Development managers should be given this as a remit and they, in turn, should revise their development team metrics and reward changes in behaviour. A clear signal from the boardroom will help empower developers to focus on security and quality development.
- Integrate, don’t alienate
Cybersecurity is like a game of chess, and developers must be viewed as a valuable piece. They play a critical role, with a deep knowledge and understanding of the software that many others do not possess. They should not be referred to as a weak link in defending the business. Instead of highlighting mistakes, open the dialogue with developers to better understand their domain and how security can be easily implemented into their existing workflows.
Regular conversations between security and developers can lead to better understanding of process, that can be weaved into the overall security strategy and optimise developer buy in. This will lead to better decisions on which security solutions need to be purchased to assist developers identify vulnerabilities sooner. Ultimately, by having a more inclusive security program that does not alienate or segregate, developers will feel more valued and become a reliable source to tackle application security threats in the long term.
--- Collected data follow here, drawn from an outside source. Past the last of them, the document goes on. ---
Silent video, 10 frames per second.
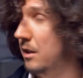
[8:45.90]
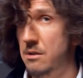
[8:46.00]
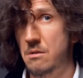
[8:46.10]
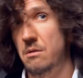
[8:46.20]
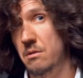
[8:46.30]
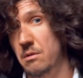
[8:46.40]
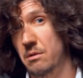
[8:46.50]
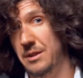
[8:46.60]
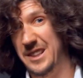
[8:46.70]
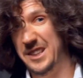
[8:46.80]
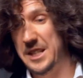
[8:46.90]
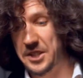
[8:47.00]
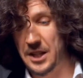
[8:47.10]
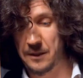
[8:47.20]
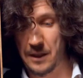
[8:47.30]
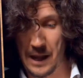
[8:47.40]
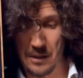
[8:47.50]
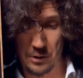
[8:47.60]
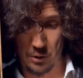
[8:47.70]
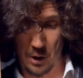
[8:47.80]
sorry, she knows better.
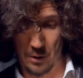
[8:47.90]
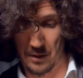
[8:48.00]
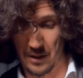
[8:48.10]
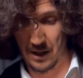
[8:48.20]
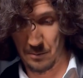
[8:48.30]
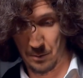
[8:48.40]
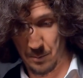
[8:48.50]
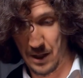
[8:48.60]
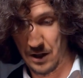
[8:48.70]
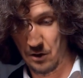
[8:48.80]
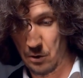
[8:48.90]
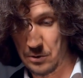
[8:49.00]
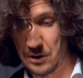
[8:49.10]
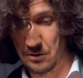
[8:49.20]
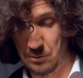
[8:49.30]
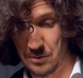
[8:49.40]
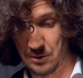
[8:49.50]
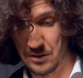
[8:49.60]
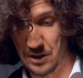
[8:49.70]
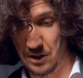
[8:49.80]
After all, they have been making acoustics for
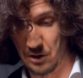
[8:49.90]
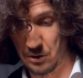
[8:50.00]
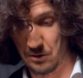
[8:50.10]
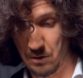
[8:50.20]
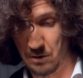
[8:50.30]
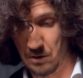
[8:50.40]
50 years.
- Upskill your developers and build their security mindset
There are calls from within the cybersecurity industry that aspects of cyber, like coding, need to be taught in schools at an earlier age; some even wish for it to be made compulsory due to its growing importance in today’s digital society and growing skills shortage. So why can’t these same principles be expanded to security? Studies have shown that students undertaking computer science programs had not taken courses in secure coding or secure application design. Additionally, research has revealed that 70% of developers said that while they are expected to write secure code, they get little guidance or help.
With the number of application vulnerabilities seemingly mounting, developers need the tools and knowledge to tackle these issues from the start of the SDLC, and this can be provided through engaging and fun online learning. Gamification and online leader boards, creating competitions and real hacking scenarios to help embed teaching techniques to keep developers engaged and also progress their own skills that can be used in their day-to-day work.
By promoting the benefits of writing secure code along with encouraging their own self-development, modern developers will not feel bewildered when asked to identify software vulnerabilities across the various coding languages and frameworks.
- Find strength in shifting left
Organisations that want to achieve a robust application security posture and secure their SDLC, need to bridge the gap between security and DevOps. Today’s agile, cloud-driven world requires a new outlook and with organisations seeking to benefit from the improved productivity and efficiency that applications bring, having developers adopt a shift left approach, will build trust in these services.
Shifting left will see the integration of secure code training and automate continuous testing into the software development lifecycle (SDLC). This will lead to more ownership and empowerment from developers, providing an effective model to detect and fix security flaws within applications earlier, while providing a more cost-effective solution for the organisation.
We are at a critical stage in the digital renaissance and security has evolved. It is no longer just the security team’s problem but a wider technological concern that needs to be made a priority. Developers, when supported and incentivised, can help deliver applications that are more secure and, of a higher standard of work that will be more valued and in-demand. Ultimately, this will lead them to becoming one of the best security assets within any organisation.